Fernan, C.J., Melencio-Herrera, Feliciano, Bidin, Griño-Aquino, Medialdea, Regalado,
Davide, Jr. and Romero, JJ., concur.
 
 
Separate Opinions
 
PARAS, J., concurring:
I concur principally because any decision of the respondent committee may unduly influence
the Sandiganbayan
GUTIERREZ, JR., J., dissenting:
I regret that I must express a strong dissent the Court's opinion in this case.
The Court is asserting a power which I believe we do not possess. We are encroaching on
the turf of Congress. We are prohibiting the Senate from proceeding with a consitutionally
vested function. We are stopping the Senate Blue Ribbon Committee from exercising a
legislative prerogative — investigations in aid of legislation. We do so becuase we somehow
feel that the purported aim is not the real purpose.
The Court has no power to second guess the motives behind an act of a House of Congress.
Neither can we substitute our judgment for its judgment on a matter specifically given to it by
the Constitution. The scope of the legislative power is broad. it emcompasses practically
every aspect of human or corporate behavior capable of regulation. How can this Court say
that unraveling the tangled and secret skeins behind the acquisition by Benjamin "Kokoy"
Romualdez of 39 corporations under the past regime and their sudden sale to the Lopa
Group at the outset of the new dispensation will not result in useful legislation?
The power of either House of Congress to conduct investigations is inherent. It needs no
textual grant. As stated in Arnault v. Nazareno, 87 Phil. 29 (1950)
Our form of government being patterned after the American system — the framers of
our Constitution having drawn largely from American institutions and practices — we
can, in this case, properly draw also from American precedents in interpreting
analogous provisions of our Constitution, as we have done in other cases in the past.

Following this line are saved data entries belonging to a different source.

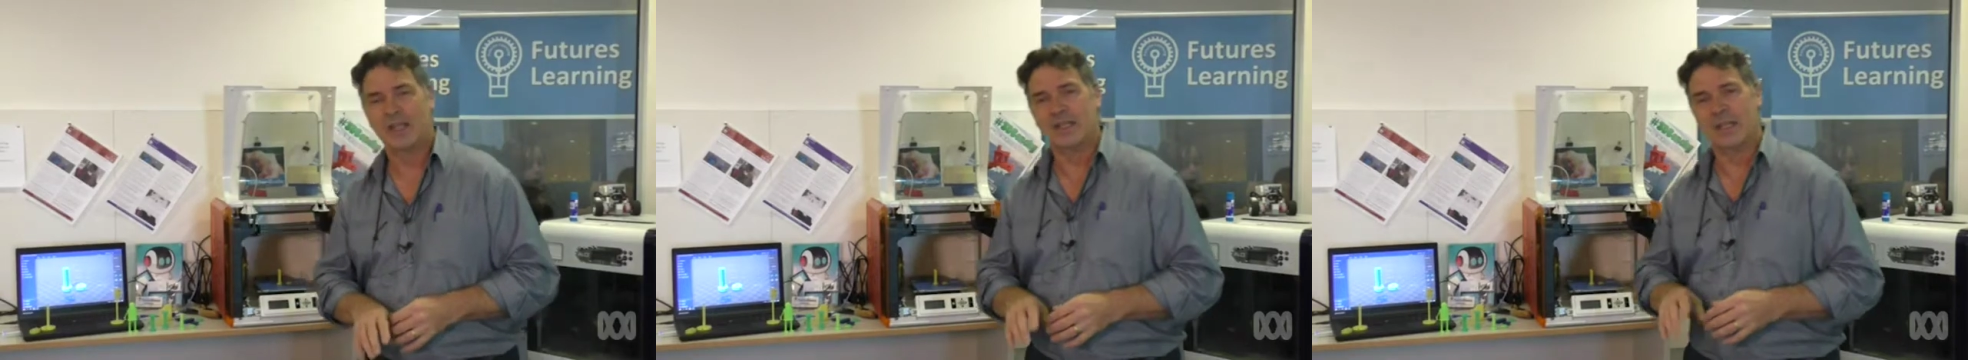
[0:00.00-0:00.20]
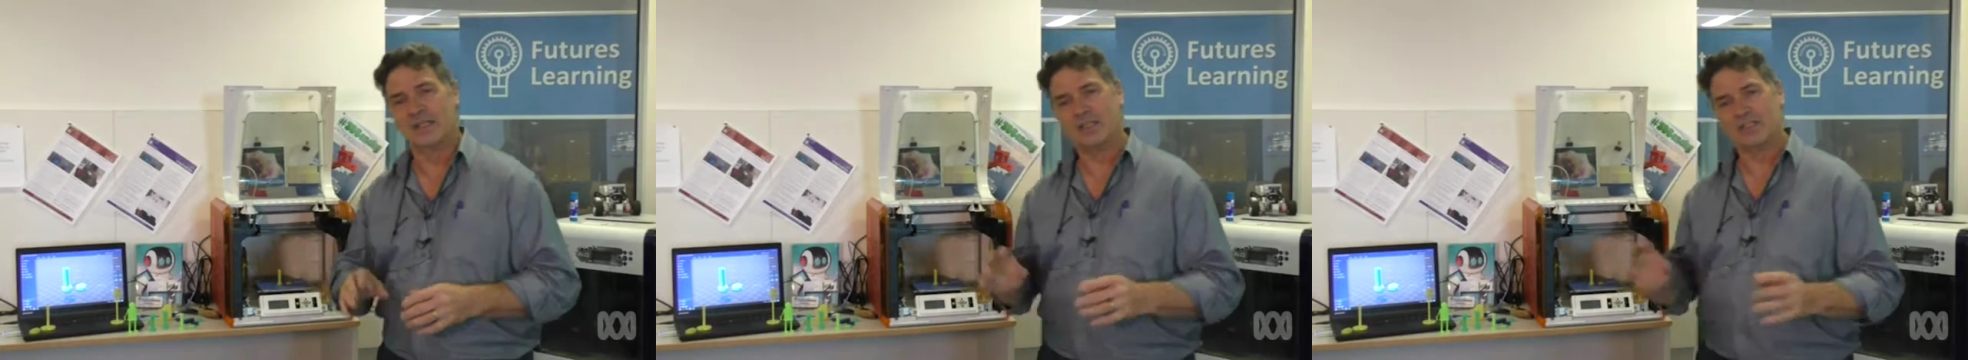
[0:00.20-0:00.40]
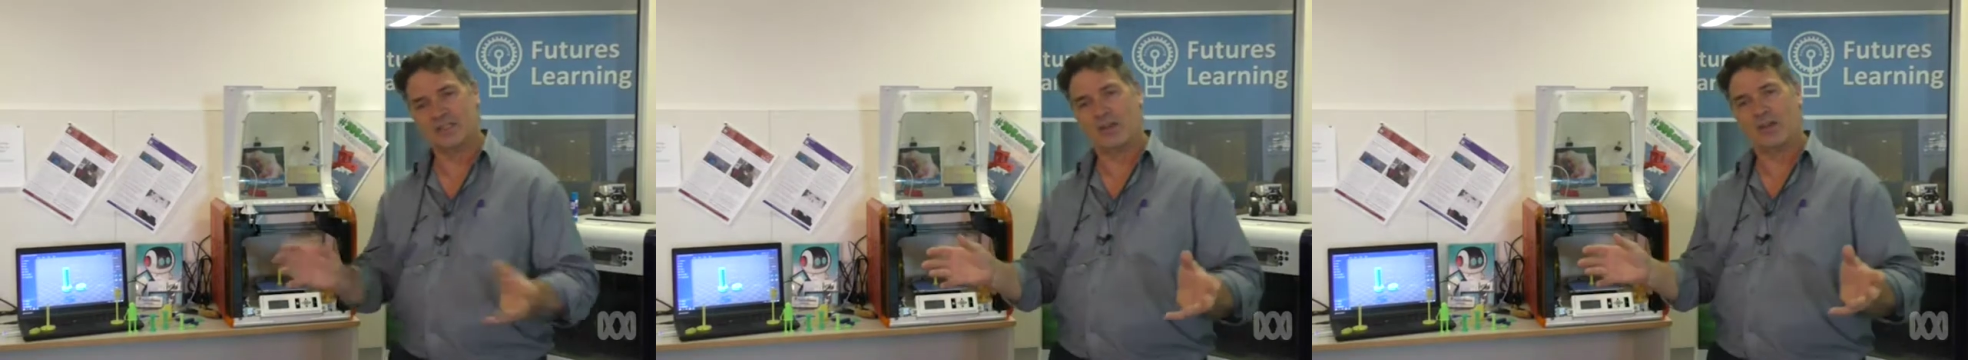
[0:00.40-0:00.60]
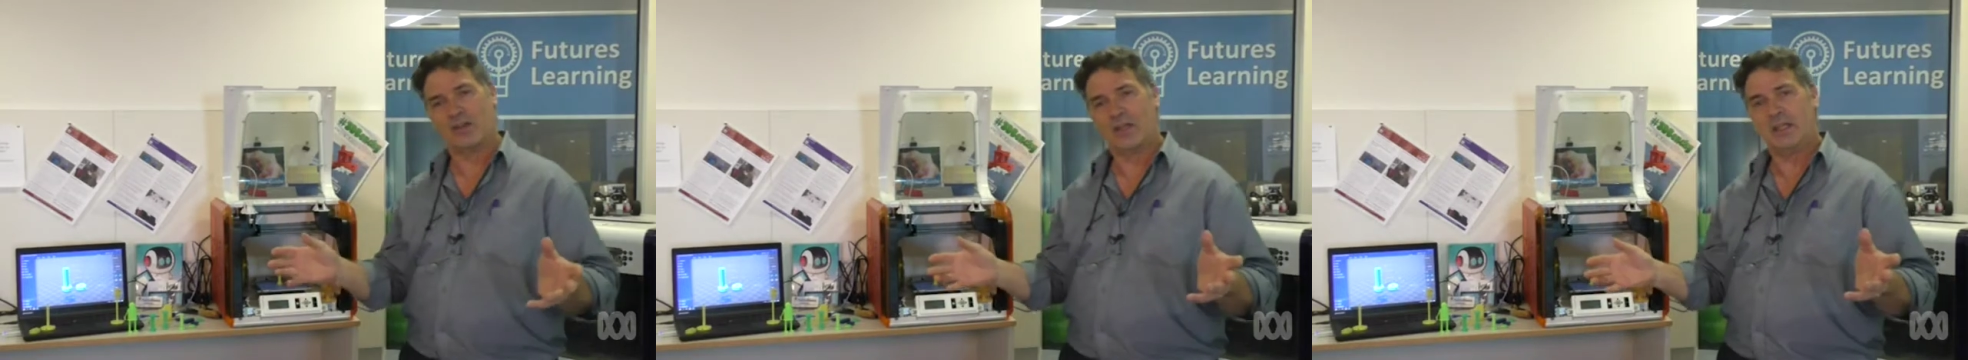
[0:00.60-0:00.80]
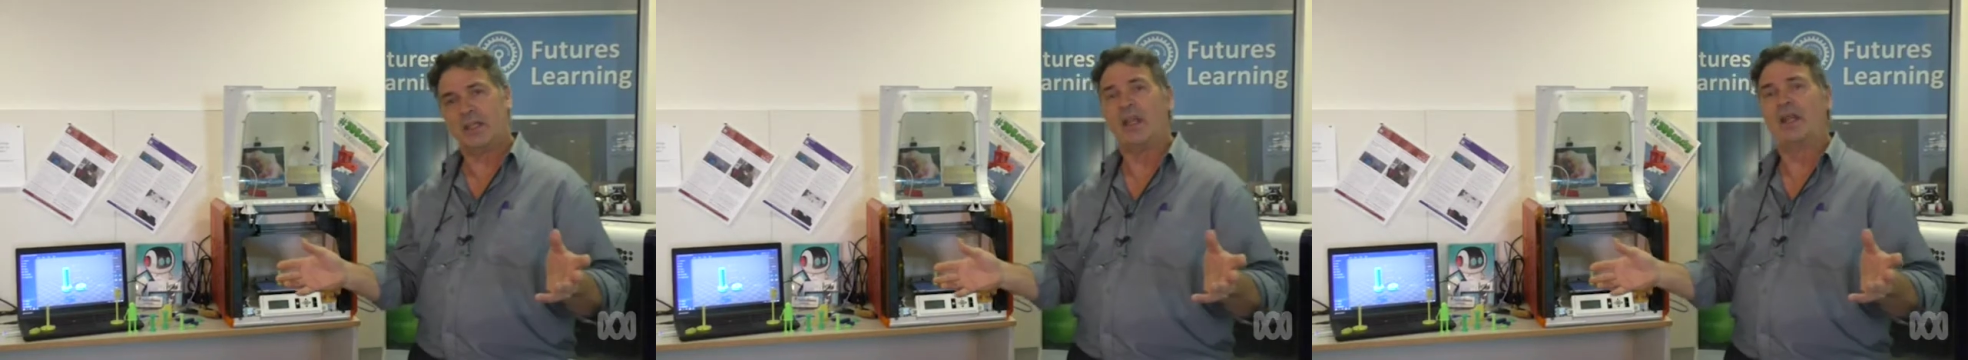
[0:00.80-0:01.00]
Now,
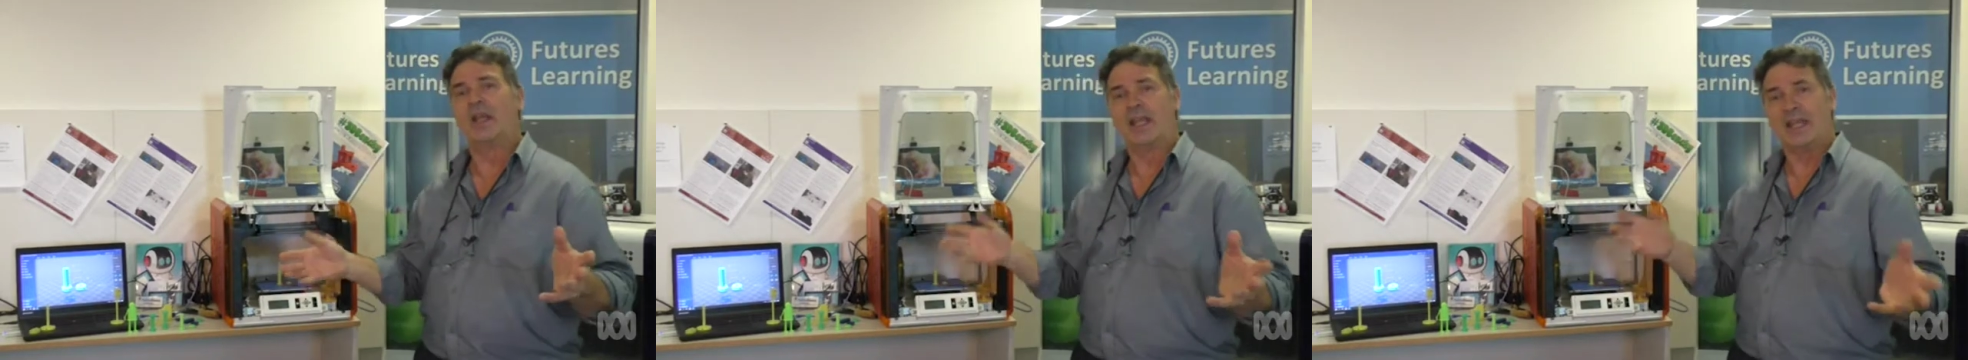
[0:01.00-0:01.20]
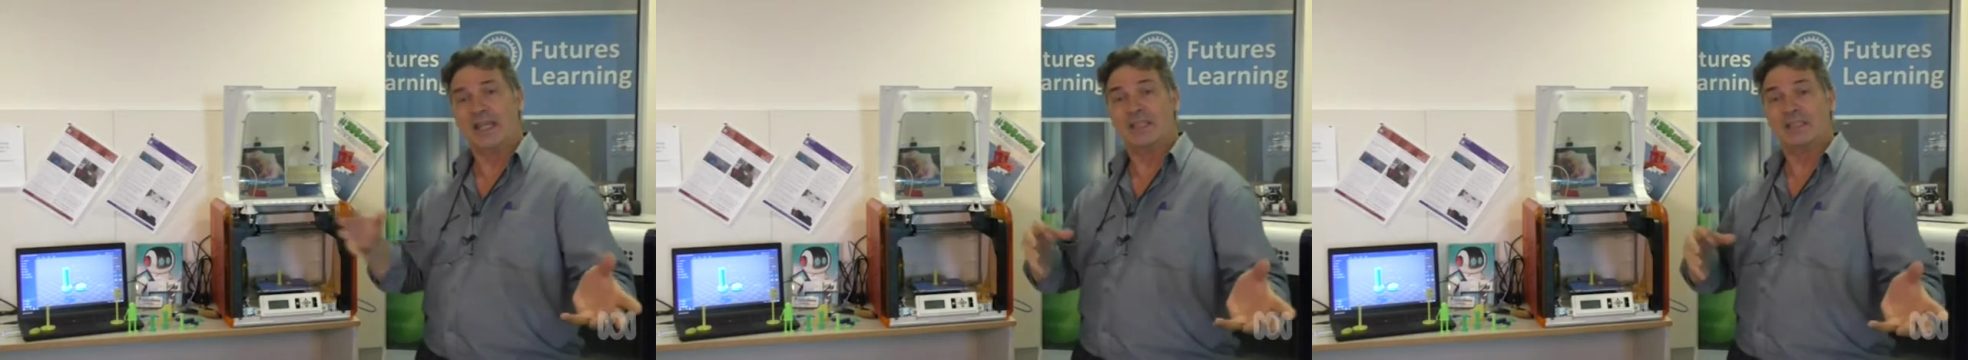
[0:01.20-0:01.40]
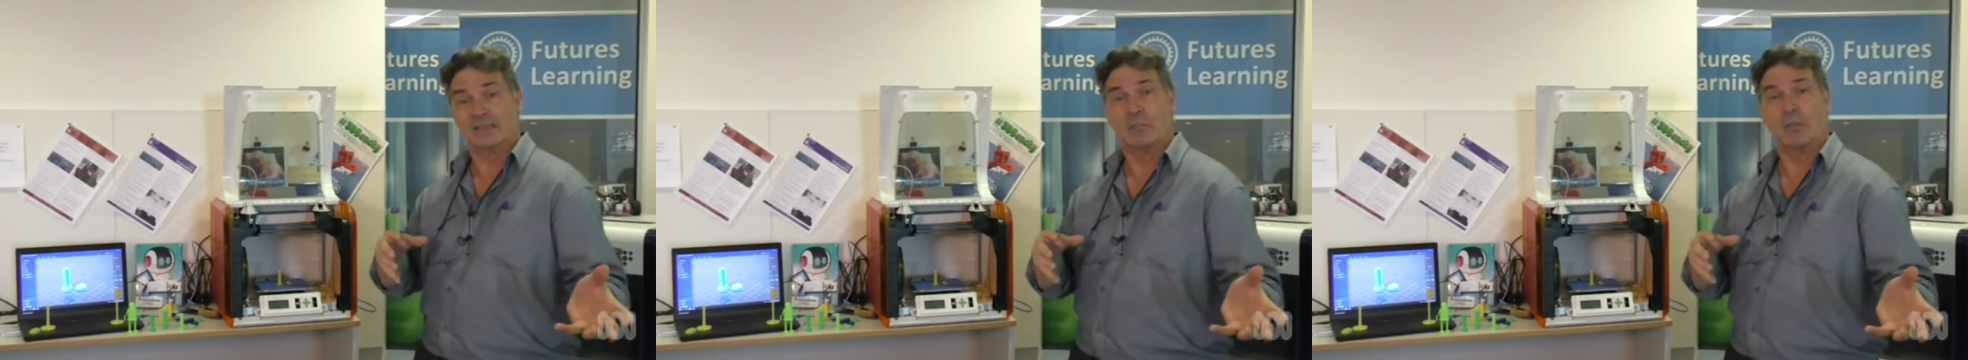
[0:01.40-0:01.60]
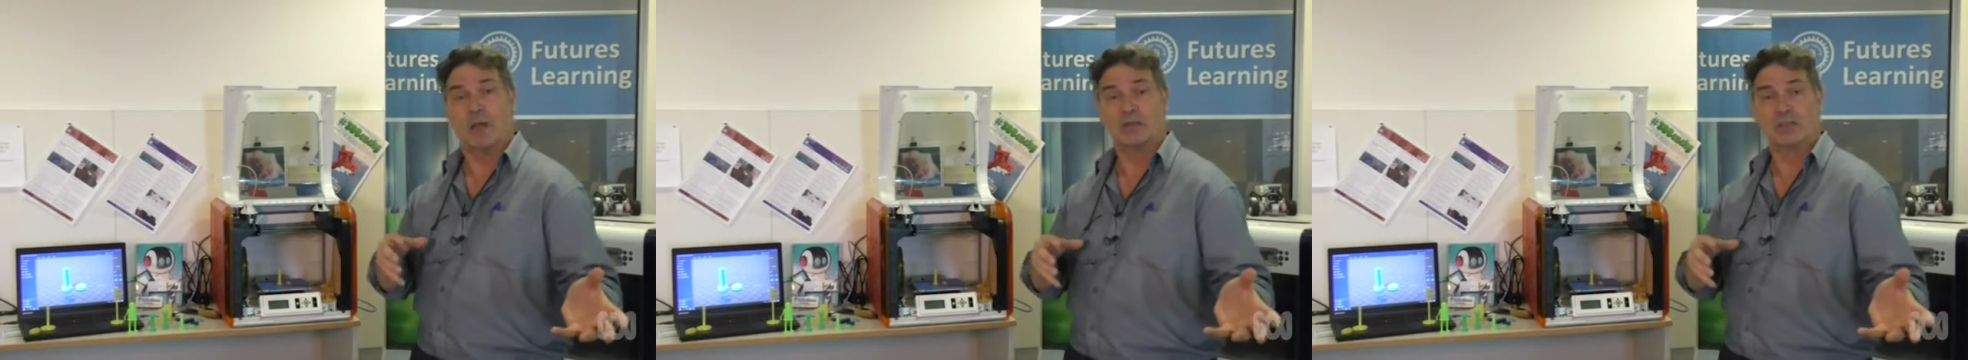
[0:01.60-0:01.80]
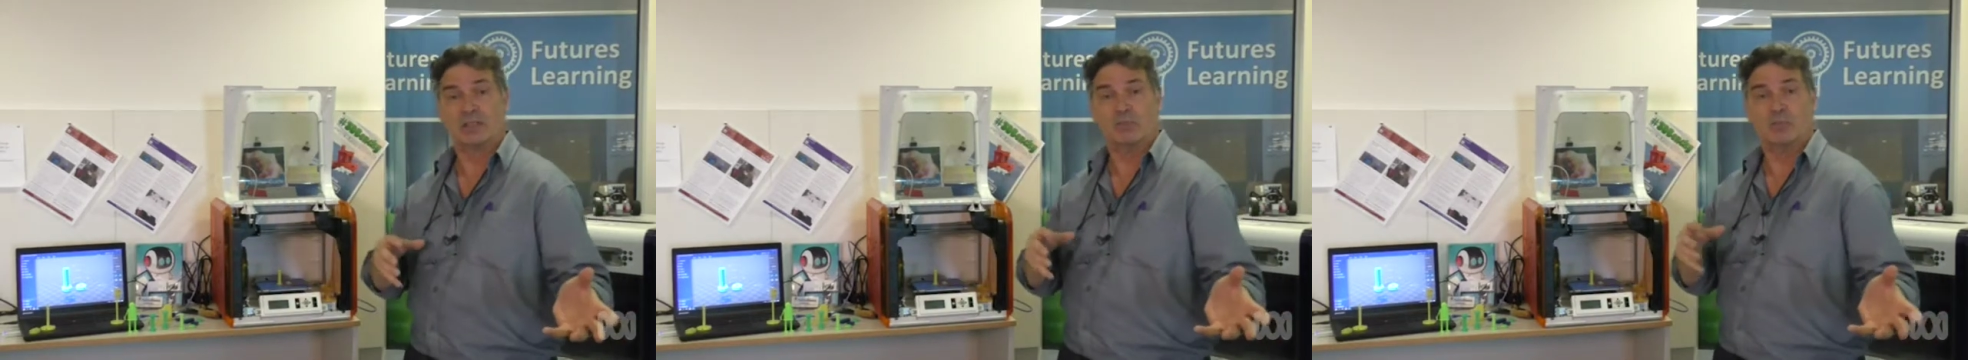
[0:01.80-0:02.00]
design is the most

Although there is no provision in the Constitution expressly investing either House of
Congress with power to make investigations and exact testimony to the end that it
may exercise its legislative functions advisely and effectively, such power is so far
incidental to the legislative function as to be implied. In other words, the power of
inquiry — with process to enforce it — is an essential and appropriate auxiliary to the
legislative function. A legislative body cannot legislate wisely or effectively in the
absence of information respecting the conditions which the legislation is intended to
affect or change: and where the legislative body does not itself possess the requisite
information — which is not infrequently true — recourse must be had to others who
do possess it. ... (At p. 45)
The framers of the present Constitution were not content to leave the power inherent,
incidental or implied. The power is now expressed as follows:
Sec. 21 — The Senate or the House of Representatives or may of its respective
committees may conduct inquiries in aid of legialtion in accordance with its duly
published rules of precedure. The rights of persons appearing in or affected by such
inquiries shall be respected.
Apart from the formal requirement of publishing the rules of procedure, I agree that there are
three queries which, if answered in the affirmative, may give us cause to intervene.

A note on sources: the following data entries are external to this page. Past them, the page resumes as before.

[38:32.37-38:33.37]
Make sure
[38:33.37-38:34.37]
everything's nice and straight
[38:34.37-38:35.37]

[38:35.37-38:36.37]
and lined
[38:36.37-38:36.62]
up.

First, is the matter being investigated one on which no valid legislation could possibly be
enacted?
Second, is Congress encroaching on terrain which the Constitution has reserved as the
exclusive domain of another branch of government?
And third, is Congress violating the basic liberties of an individual?
The classic formulation of the power of the Court to interpret the meaning of "in aid of
legislation" is expressed in Kilbourn v. Thompson, 103 U.S. 168 (1880).
The House of Representatives passed a resolution creating a committee to investigate the
financial relations between Jay Cooke and Co., a depositary of federal funds and a real
estate pool. A debtor of Jay Cooke and Co, Kilbourn, general manager of the pool refused to
answer questions put to him by the Committee and to produce certain book sna papers.
Consequently, he was ordered jailed for forty-five days. He brought an action for false
imprisonment and the Supreme Court decided in his favor.
Speaking through Justice Miller, the Court ruled:
The resolution adopted as a sequence of this preamble contains no hint of any
intention of final action by Congress on the subject, In all the argument of the case
no suggestion has been made of what the House of Respresentatives or the
Congress could have done in the way of remedying the wrong or securing the
creditors of Jay Cooke and Co., or even the United States. Was it to be simply a
fruitless investigation into the personal affiars of individuals? If so the House of
Representatives had no power or authority in the matter more than any other equal
number of gentlemen interested for the government of their country. By fruitless we
mean that it could result in no valid legislation on the subject to which the inquiry
referrred. (Kilbourn v. Thompson, Id. at page 388)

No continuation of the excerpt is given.